Dossiers

Dosage des acides nucléiques :Il est rarement nécessaire d'effectuer un dosage très précis et dans la pratique une simple estimation de la concentration suffit.

Elle est effectuée par photométrie (spectrophotométrie), les bases puriques et purimidiques absorbant fortement dans l'ultraviolet à 260 nm.

Une unité de densité optique à 260 nm (DO lue sur le spectrophotomètre) correspond à :

ADN double brin à 50 microg/ml

ARN ou d'ADN simple brin à 25 microg/ml

(attention ces valeurs s'appliquent à des acides nucléiques parfaitement purs et en solution homogène)

Aussi il convient de rechercher une éventuelle contamination protéique car les protéines absorbent non seulement à 280 nm mais aussi à 260 nm. Pour cette raison on effectue une seconde mesure de DO à 280 nm. Un ADN pur doit avoir un rapport DO 260 / DO 280 compris entre 1,8 et 2.Une éventuelle contamination par du phénol peut être recherchée en mesurant l'absorption à 270 nm.

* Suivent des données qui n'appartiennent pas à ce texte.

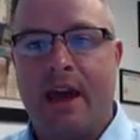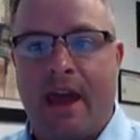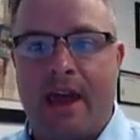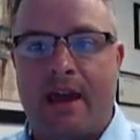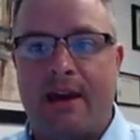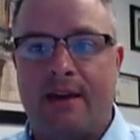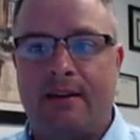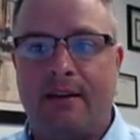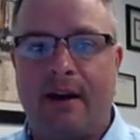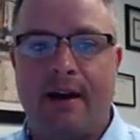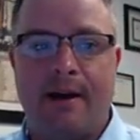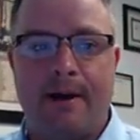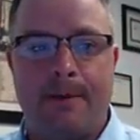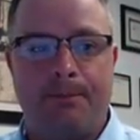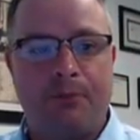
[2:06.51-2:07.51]
And
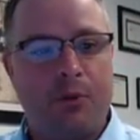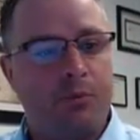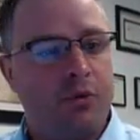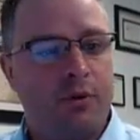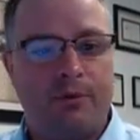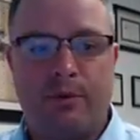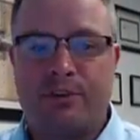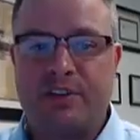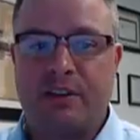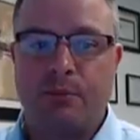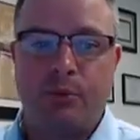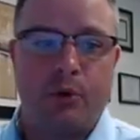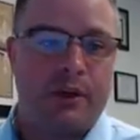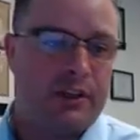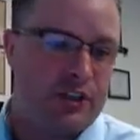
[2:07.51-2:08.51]
the proof was in the
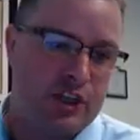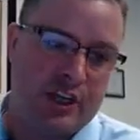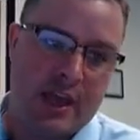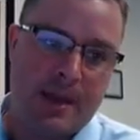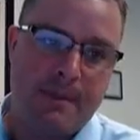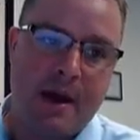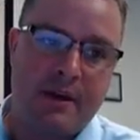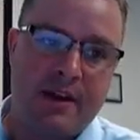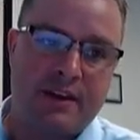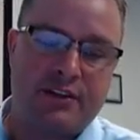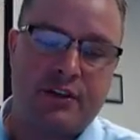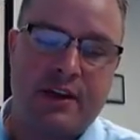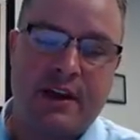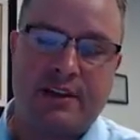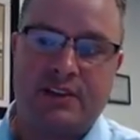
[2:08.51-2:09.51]
pudding. She came out
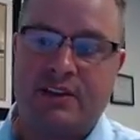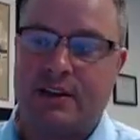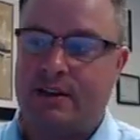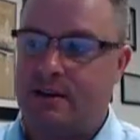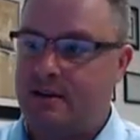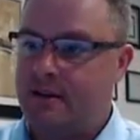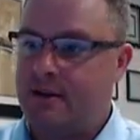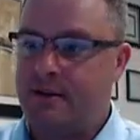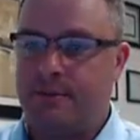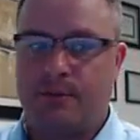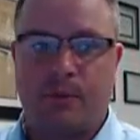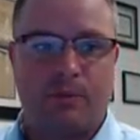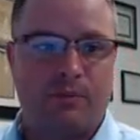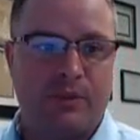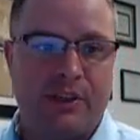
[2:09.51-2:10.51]
yesterday, said, no,
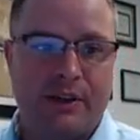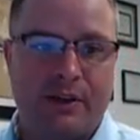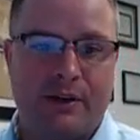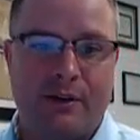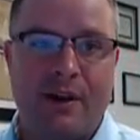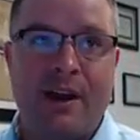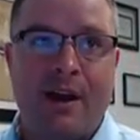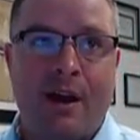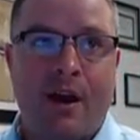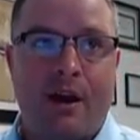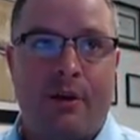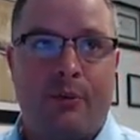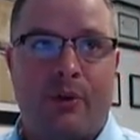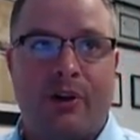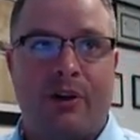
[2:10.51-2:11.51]

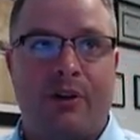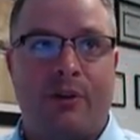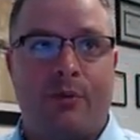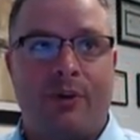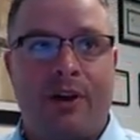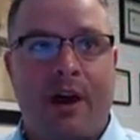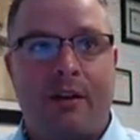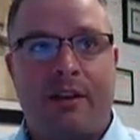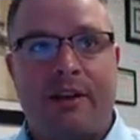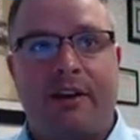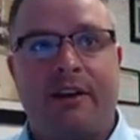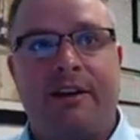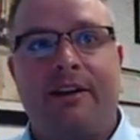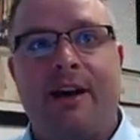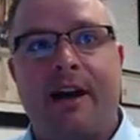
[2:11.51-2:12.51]
we're not only
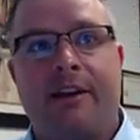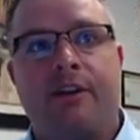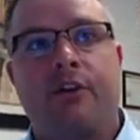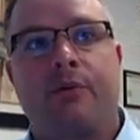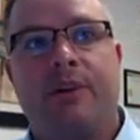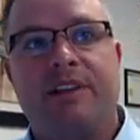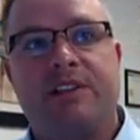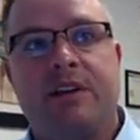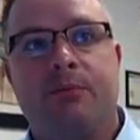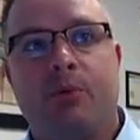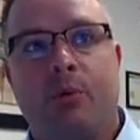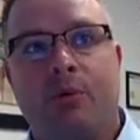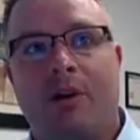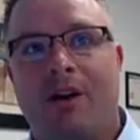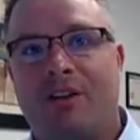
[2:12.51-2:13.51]
going to not increase it,
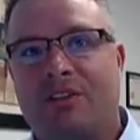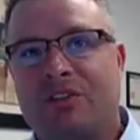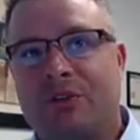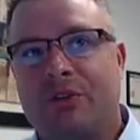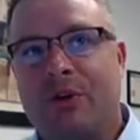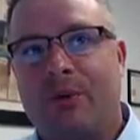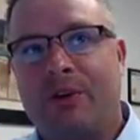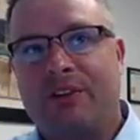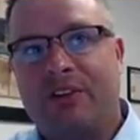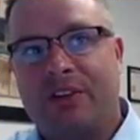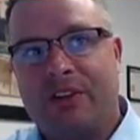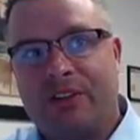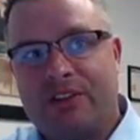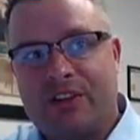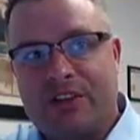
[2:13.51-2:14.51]
but we're also going
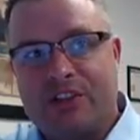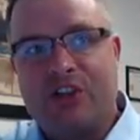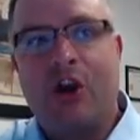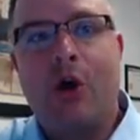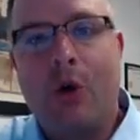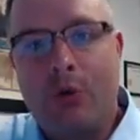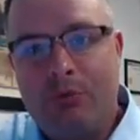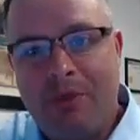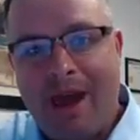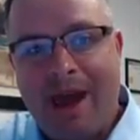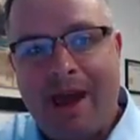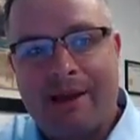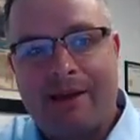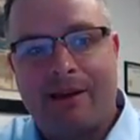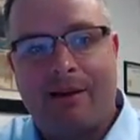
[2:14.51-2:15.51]
to tone
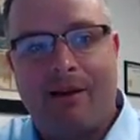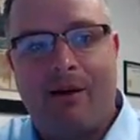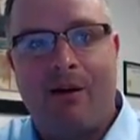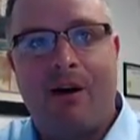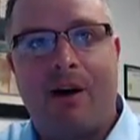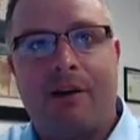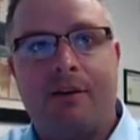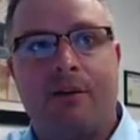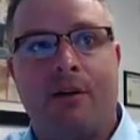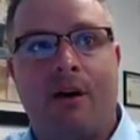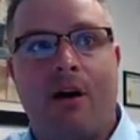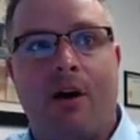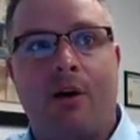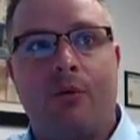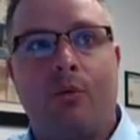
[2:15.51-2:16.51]
back on
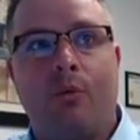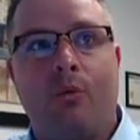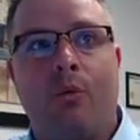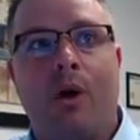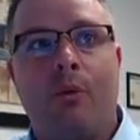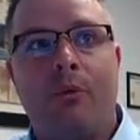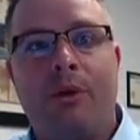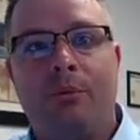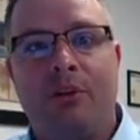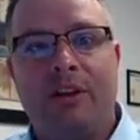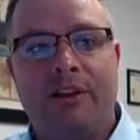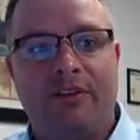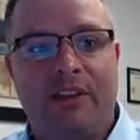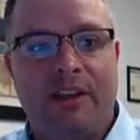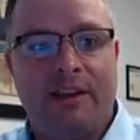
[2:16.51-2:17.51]
what we
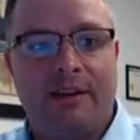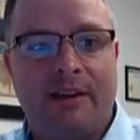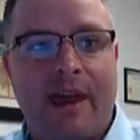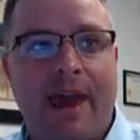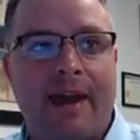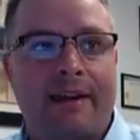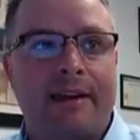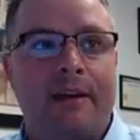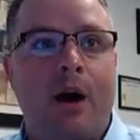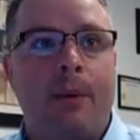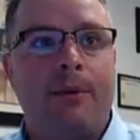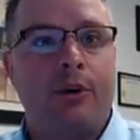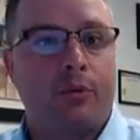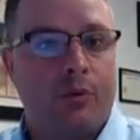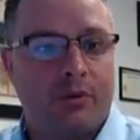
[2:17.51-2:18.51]
believe the
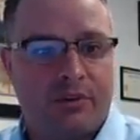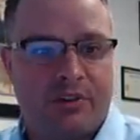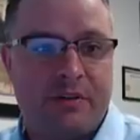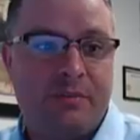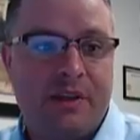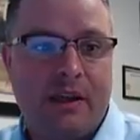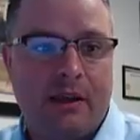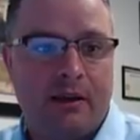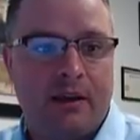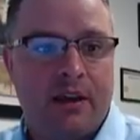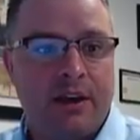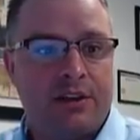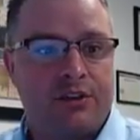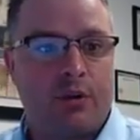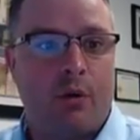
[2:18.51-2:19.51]
economic growth to be.
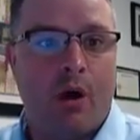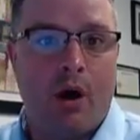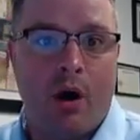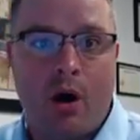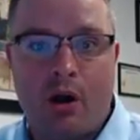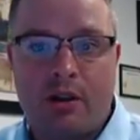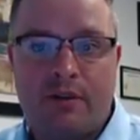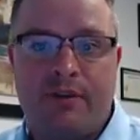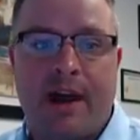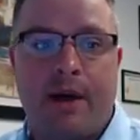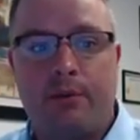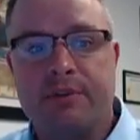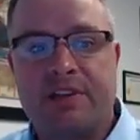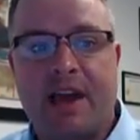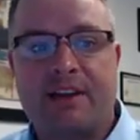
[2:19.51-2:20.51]
So all of that
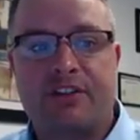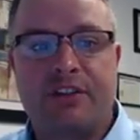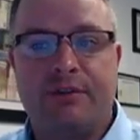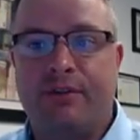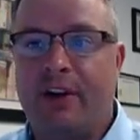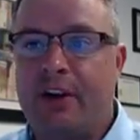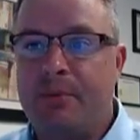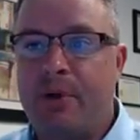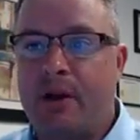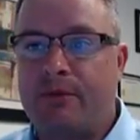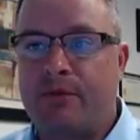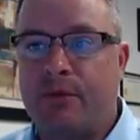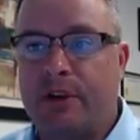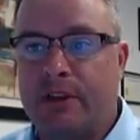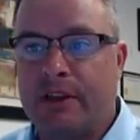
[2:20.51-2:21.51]
was actually very bond
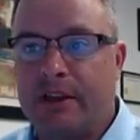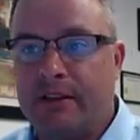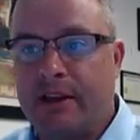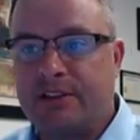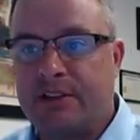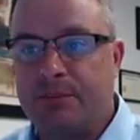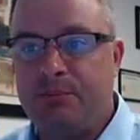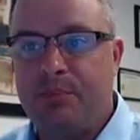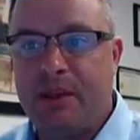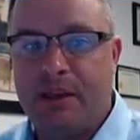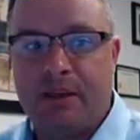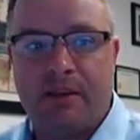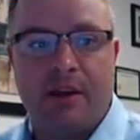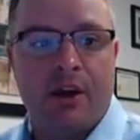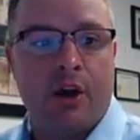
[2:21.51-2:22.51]
friendly, and that's a
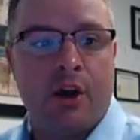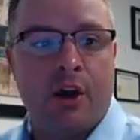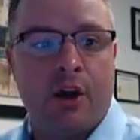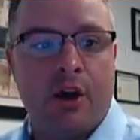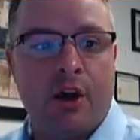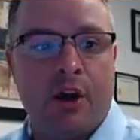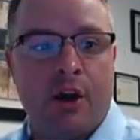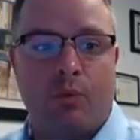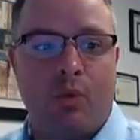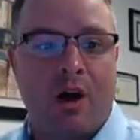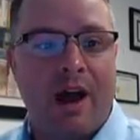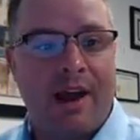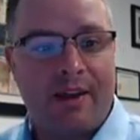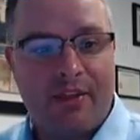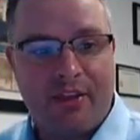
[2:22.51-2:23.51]
big reason
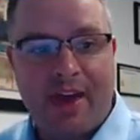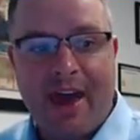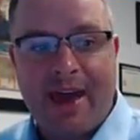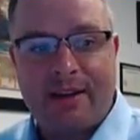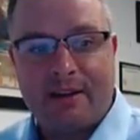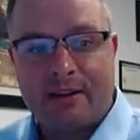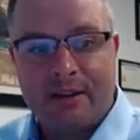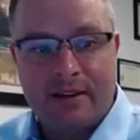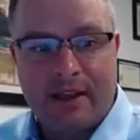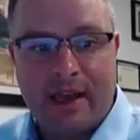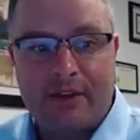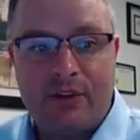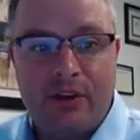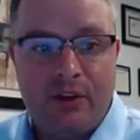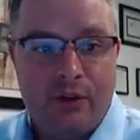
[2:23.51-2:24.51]
why that
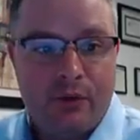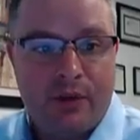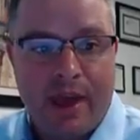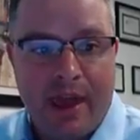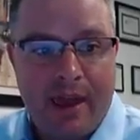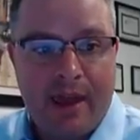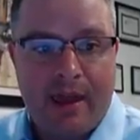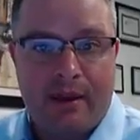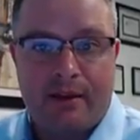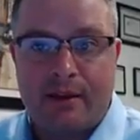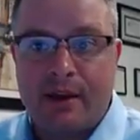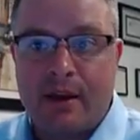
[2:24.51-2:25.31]
and the UK.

Remarque : l'ADN peut aussi être dosé avec plus de sensibilité et de spécificité par fluorimétrie après coloration par un produit spécifique. L'électrophorèse sur gel et coloration au bromure d'éthidium est souvent utilisée.

Conservation des acides nucléiques :

L'ADN : peut être conservé dans un tampon (10mM Tris pH=8) additionné d'EDTA (1mM) à 4°C. A pH 8, la dégradation de l'ADN est notablement plus faible qu'à pH 7. L'EDTA permet de chélater les ions divalents (nécessaires pour les nucléases) et évitent la croissance de microorganismes. L'ADN peut être également conservé à -20°C dans le même tampon mais des cycles successifs de congélation/décongélation entraînent des cassures des acides nucléiques de grande taille (>10kb).
L'ARN : même type de conservation que pour l'ADN mais les échantillons sont stockés à -80°C après addition de 3 vol d'éthanol. En l'absence de sels, ils restent en solution. Une aliquote représentative peut être prélevée après agitation puis ajustée à 0,3M d'acétate de sodium pH 5,2 brièvement à -20°C et collectée par centrifugation.